[Source material — start]

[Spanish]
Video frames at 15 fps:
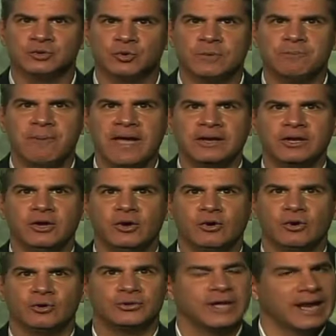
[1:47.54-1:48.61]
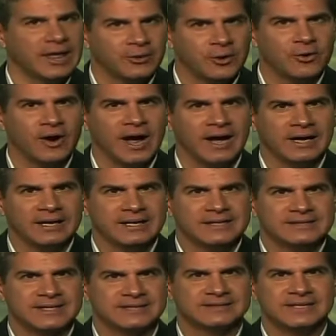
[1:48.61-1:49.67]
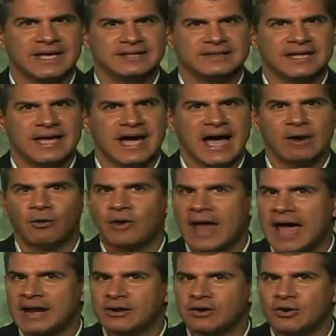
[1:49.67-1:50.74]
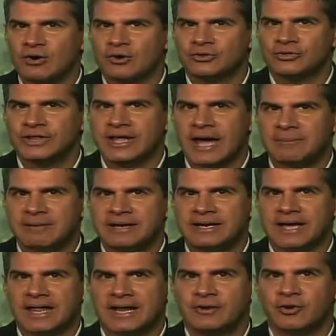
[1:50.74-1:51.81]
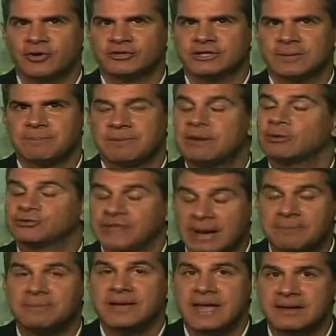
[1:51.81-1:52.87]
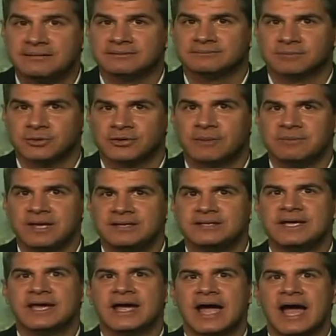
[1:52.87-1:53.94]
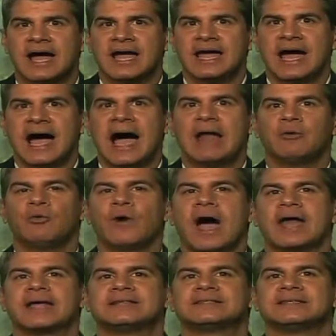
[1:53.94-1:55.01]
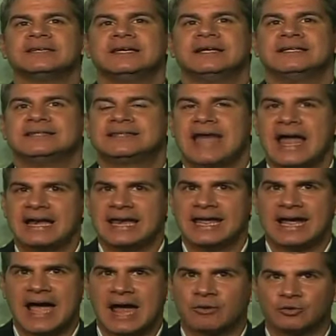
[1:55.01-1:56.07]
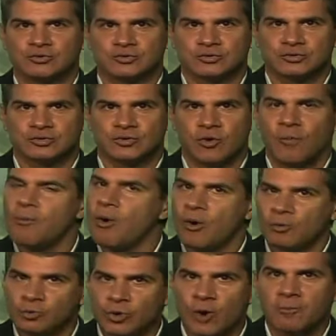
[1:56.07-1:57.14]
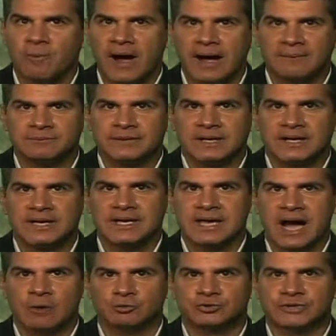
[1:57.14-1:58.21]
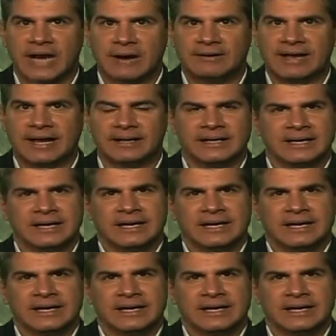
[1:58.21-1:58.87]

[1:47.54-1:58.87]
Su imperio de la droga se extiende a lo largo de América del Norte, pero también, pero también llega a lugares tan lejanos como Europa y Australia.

[Source material — finish]

* Your goal *
Please output every record above exactly. Leave the pictures out.

* Expected answer *
[Spanish]
Video frames at 15 fps:
[1:47.54-1:48.61]
[1:48.61-1:49.67]
[1:49.67-1:50.74]
[1:50.74-1:51.81]
[1:51.81-1:52.87]
[1:52.87-1:53.94]
[1:53.94-1:55.01]
[1:55.01-1:56.07]
[1:56.07-1:57.14]
[1:57.14-1:58.21]
[1:58.21-1:58.87]

[1:47.54-1:58.87]
Su imperio de la droga se extiende a lo largo de América del Norte, pero también, pero también llega a lugares tan lejanos como Europa y Australia.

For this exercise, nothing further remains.